Fridays for Future fordert Siemens zu Abkehr von Minenprojekt in Australien auf

Angesichts der Proteste gegen die Siemens-Beteiligung an einer australischen Kohlemine trifft Konzernchef Joe Kaeser am Freitag die Klimaschutzaktivistin Luisa Neubauer von Fridays for Future. Das bestätigte ein Sprecher der AFP am Donnerstag

Die Klimaschutzbewegung Fridays for Future fordert Siemens auf, einen Auftrag des indischen Adani-Konzerns für eine Kohlemine in Australien abzulehnen. Der Münchner Konzern plane, "die Signalanlage für die Gleise zum Abtransport nach Indien bereitzustellen", schrieben Luisa Neubauer und Nick Heubeck von Fridays vor Future in einem Gastbeitrag in der "Welt" vom Dienstag. Ohne intakte Gleise lasse sich die Kohle aber schlecht transportieren.
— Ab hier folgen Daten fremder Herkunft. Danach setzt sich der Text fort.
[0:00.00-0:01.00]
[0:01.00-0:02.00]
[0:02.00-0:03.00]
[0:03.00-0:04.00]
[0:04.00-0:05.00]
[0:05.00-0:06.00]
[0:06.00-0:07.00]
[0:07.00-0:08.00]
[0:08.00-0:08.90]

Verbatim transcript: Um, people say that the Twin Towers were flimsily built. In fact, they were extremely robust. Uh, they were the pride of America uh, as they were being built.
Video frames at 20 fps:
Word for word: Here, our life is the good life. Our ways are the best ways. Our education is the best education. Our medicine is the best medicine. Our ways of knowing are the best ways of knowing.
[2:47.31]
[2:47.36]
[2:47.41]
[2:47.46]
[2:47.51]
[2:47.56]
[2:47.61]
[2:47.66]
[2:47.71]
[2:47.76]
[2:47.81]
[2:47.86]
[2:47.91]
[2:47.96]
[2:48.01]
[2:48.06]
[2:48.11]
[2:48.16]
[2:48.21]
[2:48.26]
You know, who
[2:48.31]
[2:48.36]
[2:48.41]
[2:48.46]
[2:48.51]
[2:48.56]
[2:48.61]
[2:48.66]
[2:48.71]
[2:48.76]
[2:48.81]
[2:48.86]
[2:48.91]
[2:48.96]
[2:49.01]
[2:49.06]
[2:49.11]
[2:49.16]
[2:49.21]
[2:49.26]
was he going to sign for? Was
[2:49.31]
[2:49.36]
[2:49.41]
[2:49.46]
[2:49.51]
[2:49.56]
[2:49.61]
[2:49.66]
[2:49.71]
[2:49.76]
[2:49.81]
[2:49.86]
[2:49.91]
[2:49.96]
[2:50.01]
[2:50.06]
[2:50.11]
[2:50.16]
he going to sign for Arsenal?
Die Bewegung plant am Freitag vor Siemens-Büros "im ganzen Land Streiks", kündigten Neubauer und Heubeck an. "Auf der Suche nach 'Sanity', nach Vernunft, fordern wir Siemens und den Vorsitzenden Joe Kaeser auf, den Auftrag in Höhe von etwa 20 Millionen Euro abzulehnen." Dies wäre "ein kleiner Schritt für den Konzern, aber ein großes Zeichen für Australien und den Rest der Welt, der heute und morgen die Klimakrise zu spüren bekommt".

Neubauer und Heubeck betonten, dass Siemens "öffentlich keine Gelegenheit auslässt, sich zu seiner unternehmerischen Verantwortung zu bekennen" und bis 2030 klimaneutral sein will. "Während noch immer Menschen vor den Flammen fliehen, sind es eben genau solche Unternehmen, die zeigen müssen, was verantwortungsvolles Handeln bedeutet."

In Australien wüten riesige Brände. Seit September kamen 25 Menschen in den Flammen ums Leben.